Eventually, they’d eat it. Sit down at the table across from her, say her name, and eat her eggs. Eventually, Claire and her mother and her father would have a real family breakfast, like countless TV families before them.

But not today.

Absentmindedly, Claire’s mother brushed past her. Reached into the cabinet directly over Claire’s head. Pulled out a box of cereal.

“I … ummm … I made eggs?” Claire didn’t mean for the words to come out as a question, but they did.

“Hmmm?” Her mother’s response wasn’t a word so much as a sound, but it was something.

“I made eggs. For you. And Dad.”

And me
, Claire added silently, but she didn’t get that far out loud.

“Oh.” Her mother didn’t put down the cereal box. “That’s nice of you, but really, cereal is fine. And you should be out, doing things.”

Out.

As in elsewhere. Bothering someone else. Claire’s hand slipped and she burned its edge but didn’t bother running it under cold water. Instead, she just sucked a breath in around clenched teeth and turned off the stove.
The eggs were only half cooked, but she wasn’t really hungry anymore.

“Maybe I don’t want to go out.”

Claire’s mother wrinkled her forehead in the manner of someone mulling over a crossword or trying to remember her exact relation to a second cousin twice removed.

“Claire?”

Claire perked up—slightly. Mouths were opening, words were being exchanged, and if she could think of the right thing to say, the absolute right thing, then maybe—

“Remember what the police officers said?”
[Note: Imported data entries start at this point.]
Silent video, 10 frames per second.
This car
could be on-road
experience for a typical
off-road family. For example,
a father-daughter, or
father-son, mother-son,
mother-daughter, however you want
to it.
The question stopped Claire’s
maybe
dead in its tracks. Losing her developing smile, she poured the remainder of the egg mess down the drain and hit the garbage disposal, drowning out all other sounds.

Remember what the police officers said?

Claire remembered exactly what the police officers had said.
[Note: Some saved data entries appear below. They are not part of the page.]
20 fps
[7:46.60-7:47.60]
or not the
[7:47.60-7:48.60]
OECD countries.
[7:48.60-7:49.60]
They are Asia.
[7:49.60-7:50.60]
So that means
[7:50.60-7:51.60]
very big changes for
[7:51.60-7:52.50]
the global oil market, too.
There was no one there. There was a witness on your street during this so-called attack, and she saw and heard nothing
.

Are you sure you screamed?

Are you sure you’re not just making this up?
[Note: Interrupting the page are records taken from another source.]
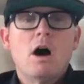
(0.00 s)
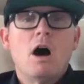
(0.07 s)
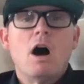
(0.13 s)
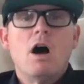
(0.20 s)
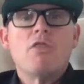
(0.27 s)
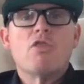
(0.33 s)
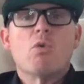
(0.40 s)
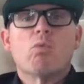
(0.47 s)

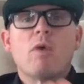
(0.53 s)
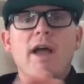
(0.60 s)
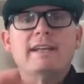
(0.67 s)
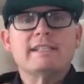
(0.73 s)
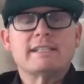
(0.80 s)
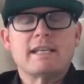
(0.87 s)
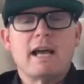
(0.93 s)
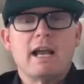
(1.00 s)
On the
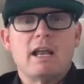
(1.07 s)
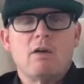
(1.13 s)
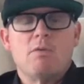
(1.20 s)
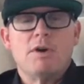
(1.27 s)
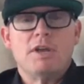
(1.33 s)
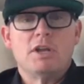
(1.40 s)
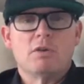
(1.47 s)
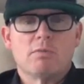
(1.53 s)
right side, I
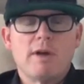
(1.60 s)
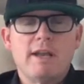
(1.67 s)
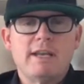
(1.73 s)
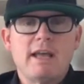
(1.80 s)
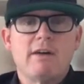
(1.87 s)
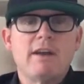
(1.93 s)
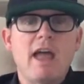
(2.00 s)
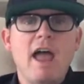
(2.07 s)
want you to write
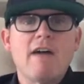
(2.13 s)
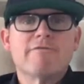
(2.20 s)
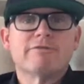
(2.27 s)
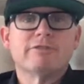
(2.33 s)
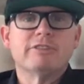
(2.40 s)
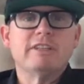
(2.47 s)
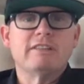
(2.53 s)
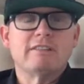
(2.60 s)
down
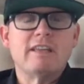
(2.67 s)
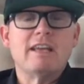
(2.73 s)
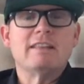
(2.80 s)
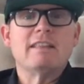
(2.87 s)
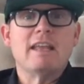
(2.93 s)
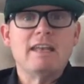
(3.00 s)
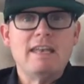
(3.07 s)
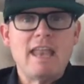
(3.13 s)

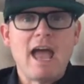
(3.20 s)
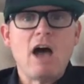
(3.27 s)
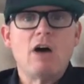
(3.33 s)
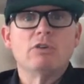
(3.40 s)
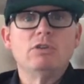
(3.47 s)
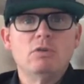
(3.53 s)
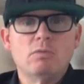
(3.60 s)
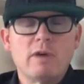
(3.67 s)
everything that now
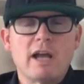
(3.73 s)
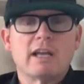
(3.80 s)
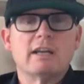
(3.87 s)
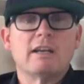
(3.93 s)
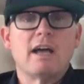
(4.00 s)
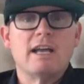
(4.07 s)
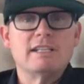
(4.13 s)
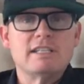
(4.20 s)
you
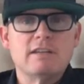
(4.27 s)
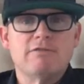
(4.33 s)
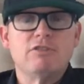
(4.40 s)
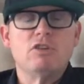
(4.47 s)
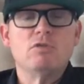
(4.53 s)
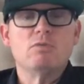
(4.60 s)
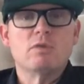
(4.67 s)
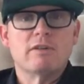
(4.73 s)
recognize if
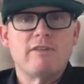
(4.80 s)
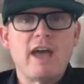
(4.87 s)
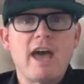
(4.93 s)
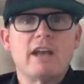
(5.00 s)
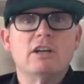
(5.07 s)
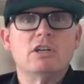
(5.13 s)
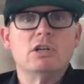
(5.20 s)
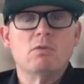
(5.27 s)
you would have
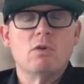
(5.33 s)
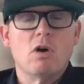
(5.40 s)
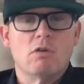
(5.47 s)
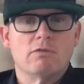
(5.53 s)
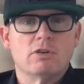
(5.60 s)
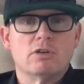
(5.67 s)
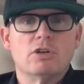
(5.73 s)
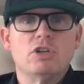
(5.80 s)
had a
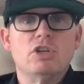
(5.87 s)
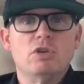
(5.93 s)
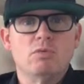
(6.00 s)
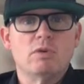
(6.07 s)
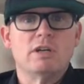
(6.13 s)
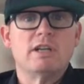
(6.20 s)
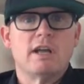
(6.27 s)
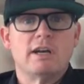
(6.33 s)
do-over, you
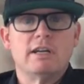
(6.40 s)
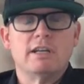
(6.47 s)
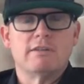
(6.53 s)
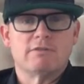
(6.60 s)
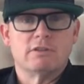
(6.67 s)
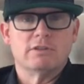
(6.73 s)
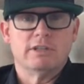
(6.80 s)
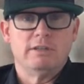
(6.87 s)
would have done it
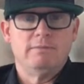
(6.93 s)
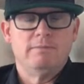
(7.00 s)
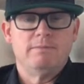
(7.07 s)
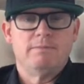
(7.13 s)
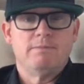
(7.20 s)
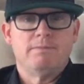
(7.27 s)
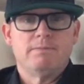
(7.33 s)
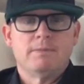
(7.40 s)
differently.
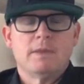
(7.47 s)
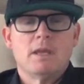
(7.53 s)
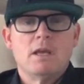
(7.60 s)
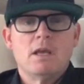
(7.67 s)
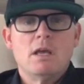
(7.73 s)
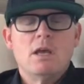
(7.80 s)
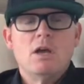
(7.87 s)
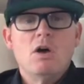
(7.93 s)

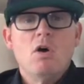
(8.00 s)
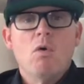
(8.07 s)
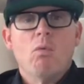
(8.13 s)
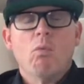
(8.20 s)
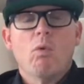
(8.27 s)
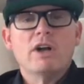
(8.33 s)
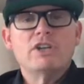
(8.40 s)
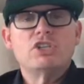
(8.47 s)

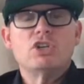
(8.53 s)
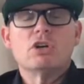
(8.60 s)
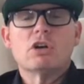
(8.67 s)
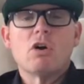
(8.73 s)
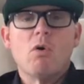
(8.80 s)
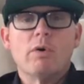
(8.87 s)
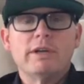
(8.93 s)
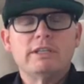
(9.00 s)
What you're
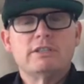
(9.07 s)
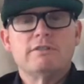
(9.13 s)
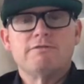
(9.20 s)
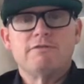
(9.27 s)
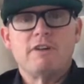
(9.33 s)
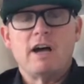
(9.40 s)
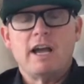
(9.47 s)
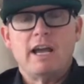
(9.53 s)
going to
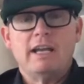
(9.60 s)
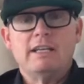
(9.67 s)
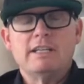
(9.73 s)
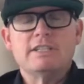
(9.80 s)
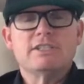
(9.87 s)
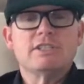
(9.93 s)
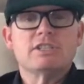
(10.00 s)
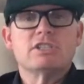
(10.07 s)
find
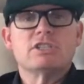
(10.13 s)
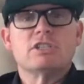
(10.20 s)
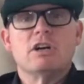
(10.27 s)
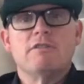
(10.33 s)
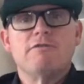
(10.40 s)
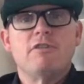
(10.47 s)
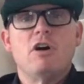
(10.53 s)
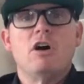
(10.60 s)
is the
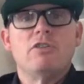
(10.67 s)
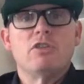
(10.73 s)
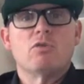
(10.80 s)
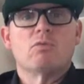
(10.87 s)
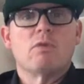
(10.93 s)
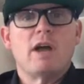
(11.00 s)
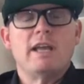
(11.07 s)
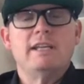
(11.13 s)
stuff on the
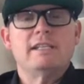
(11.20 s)
right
And then later, to her parents,
Does your daughter have an overactive imagination?

And that was all it had taken for her parents and the police to collectively decide that Claire spent too much time reading and not enough time around kids her own
age. They’d patted her on the head and spoken to each other and generally ignored everything she’d told them until it became perfectly clear that of all the people involved in this case, she mattered the least.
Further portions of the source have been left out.